Unspoken was generally the case where my mother's love for her children was concerned. She was the product of a hardscrabble Irish-American farm culture. Even soft-spoken displays of affection were not customary in her family.

It's no stunning admission when I say that I don't recall my mother ever telling me, "I love you."

I'm sure she must have, at some point when I was very young. And I'm sure I told her the same, as children do.

I know there were times when she was pleased by my actions. For instance, when I was a small boy and we lived in Iowa, I would hike down the railroad tracks and along the way, pick cattails from the cattail swamp.

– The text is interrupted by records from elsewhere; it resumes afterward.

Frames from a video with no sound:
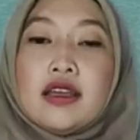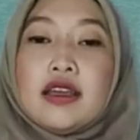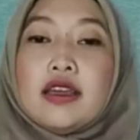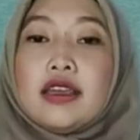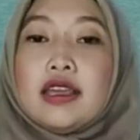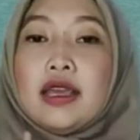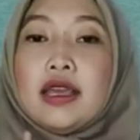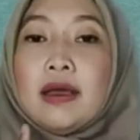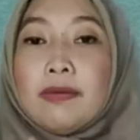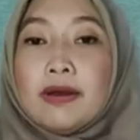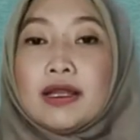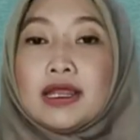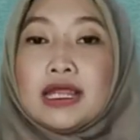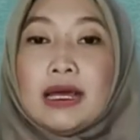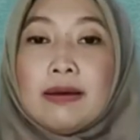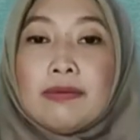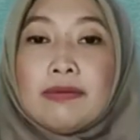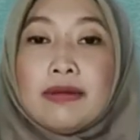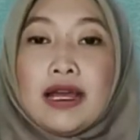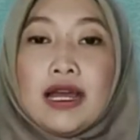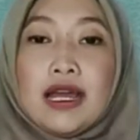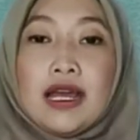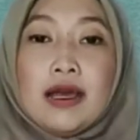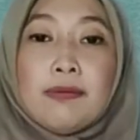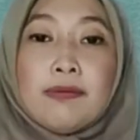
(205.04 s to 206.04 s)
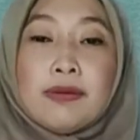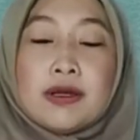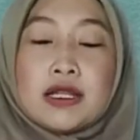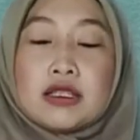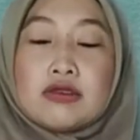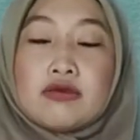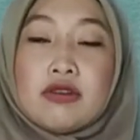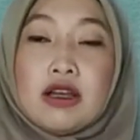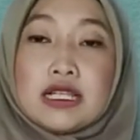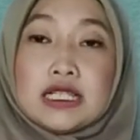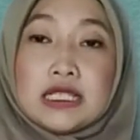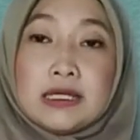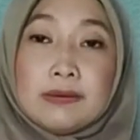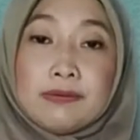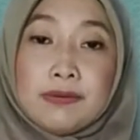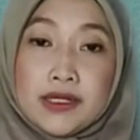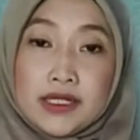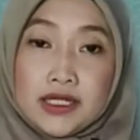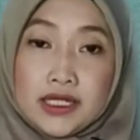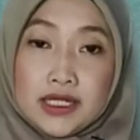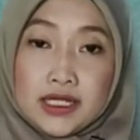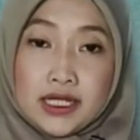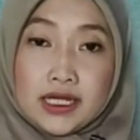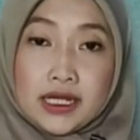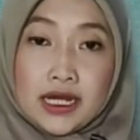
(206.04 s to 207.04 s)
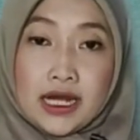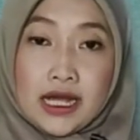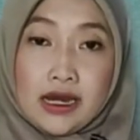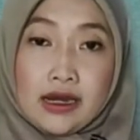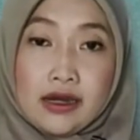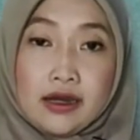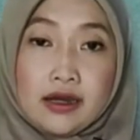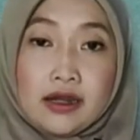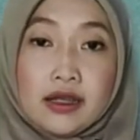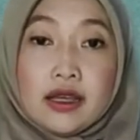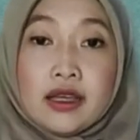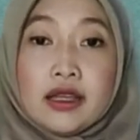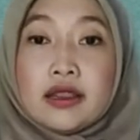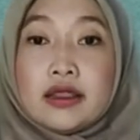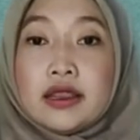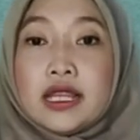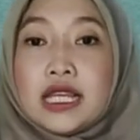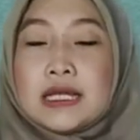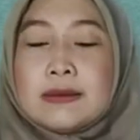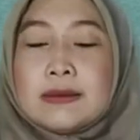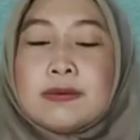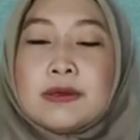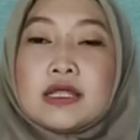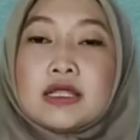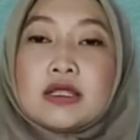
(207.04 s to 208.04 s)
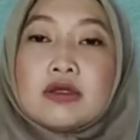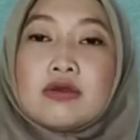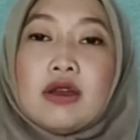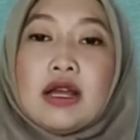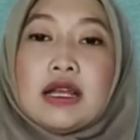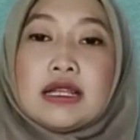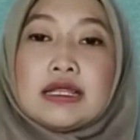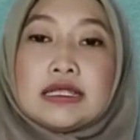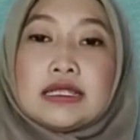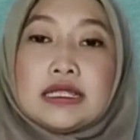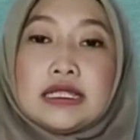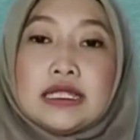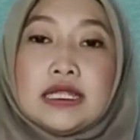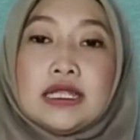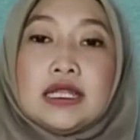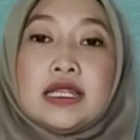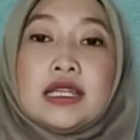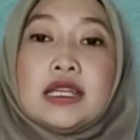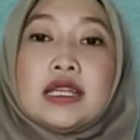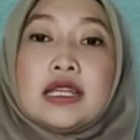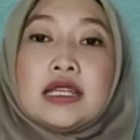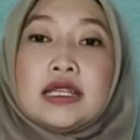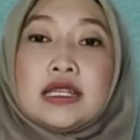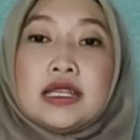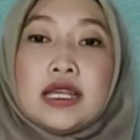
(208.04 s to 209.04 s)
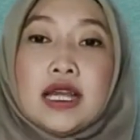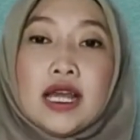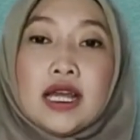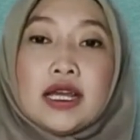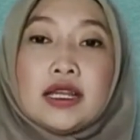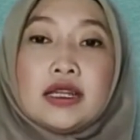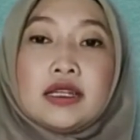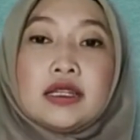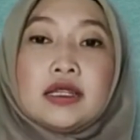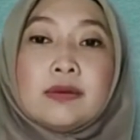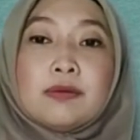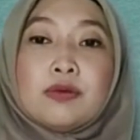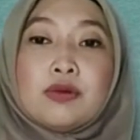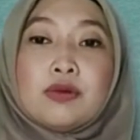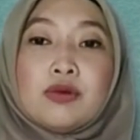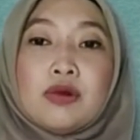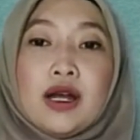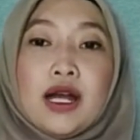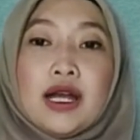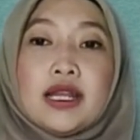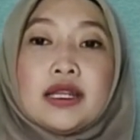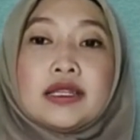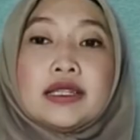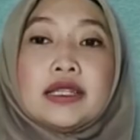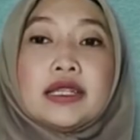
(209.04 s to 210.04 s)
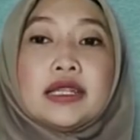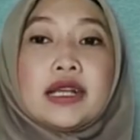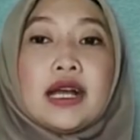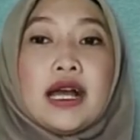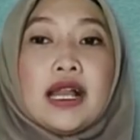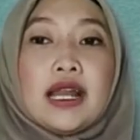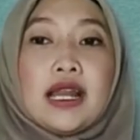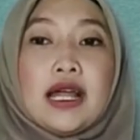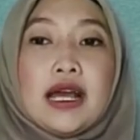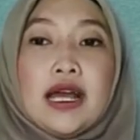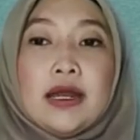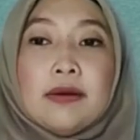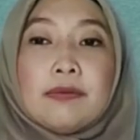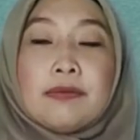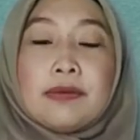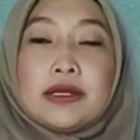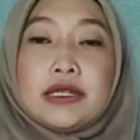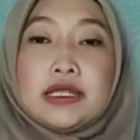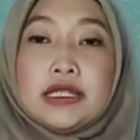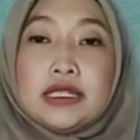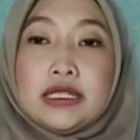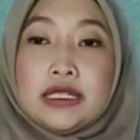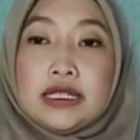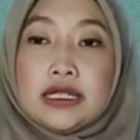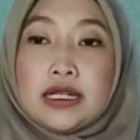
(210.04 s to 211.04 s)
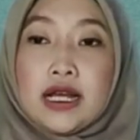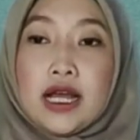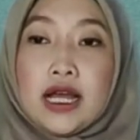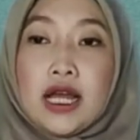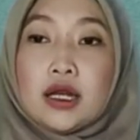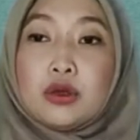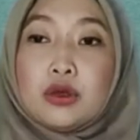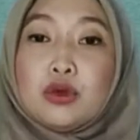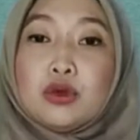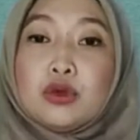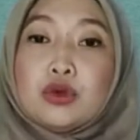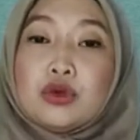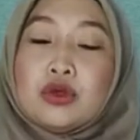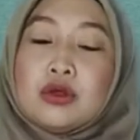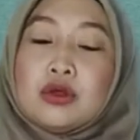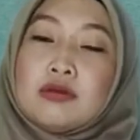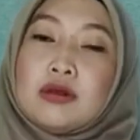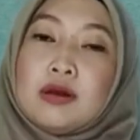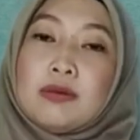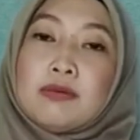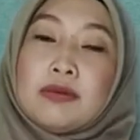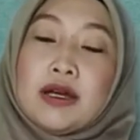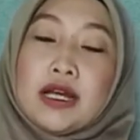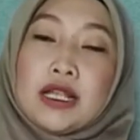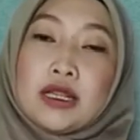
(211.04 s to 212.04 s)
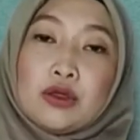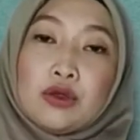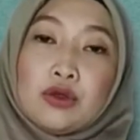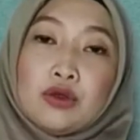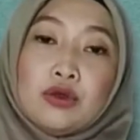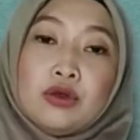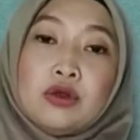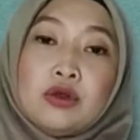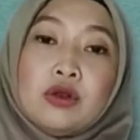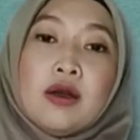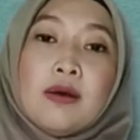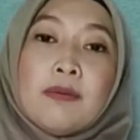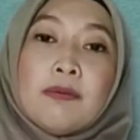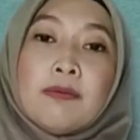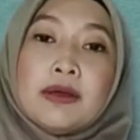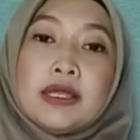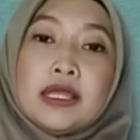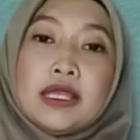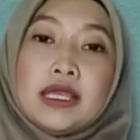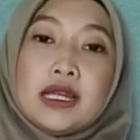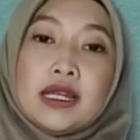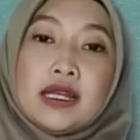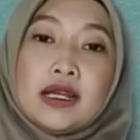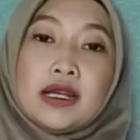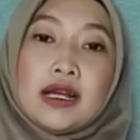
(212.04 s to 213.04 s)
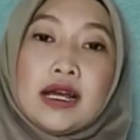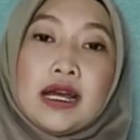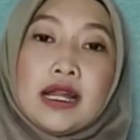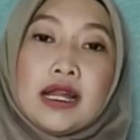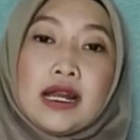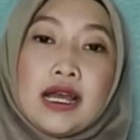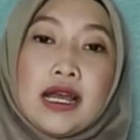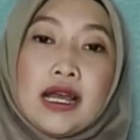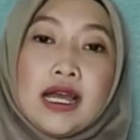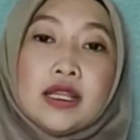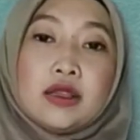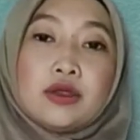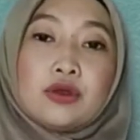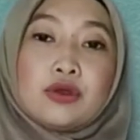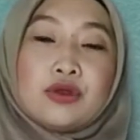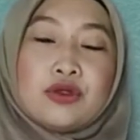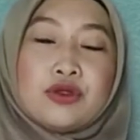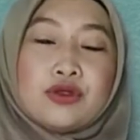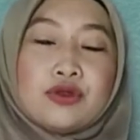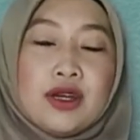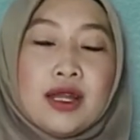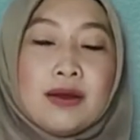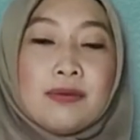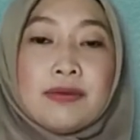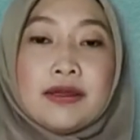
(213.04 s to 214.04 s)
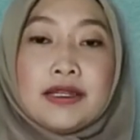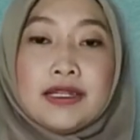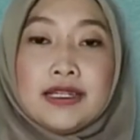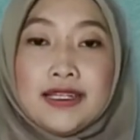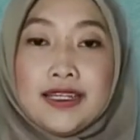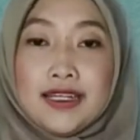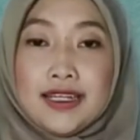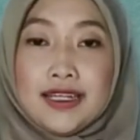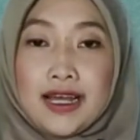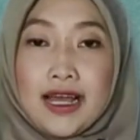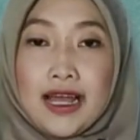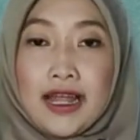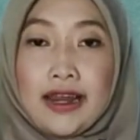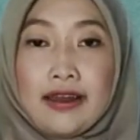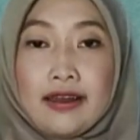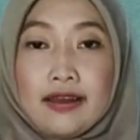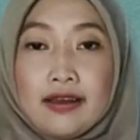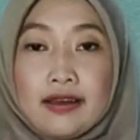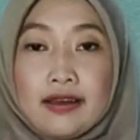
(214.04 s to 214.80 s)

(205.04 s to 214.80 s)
Yang pertama, persuasi pendidikan. Teks persuasi yang dibuat di kalangan pendidikan untuk membantu penyelenggaraan tujuan pendidikan.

I would return home with those cattails (really nothing more than butt-ugly weeds) and present them to my mother as though they were roses. She would always put them in a purple glass vase and set the horrible arrangement on the dining room table.

She was pleased that her little boy had picked for her what he saw as a bouquet of flowers. She was proud enough to display the damn things for the whole family to see at dinner.

That was how she loved.

She cheered her children on in her heart and we were in her prayers, but she had a difficult time putting praise and encouragement into words that we would have cherished hearing. She sang us a love song without music, with no lyrics.

That was Mom's style. It was the only song she knew.

My sons are more fortunate than they realize. While they honor their mom on Mother's Day, she is celebrating every day of the year as Sons' Day.

She can't help being a mother. It's who and what she is.

Her love song has words and music, melody and phrasing. Our boys will always hear her tune.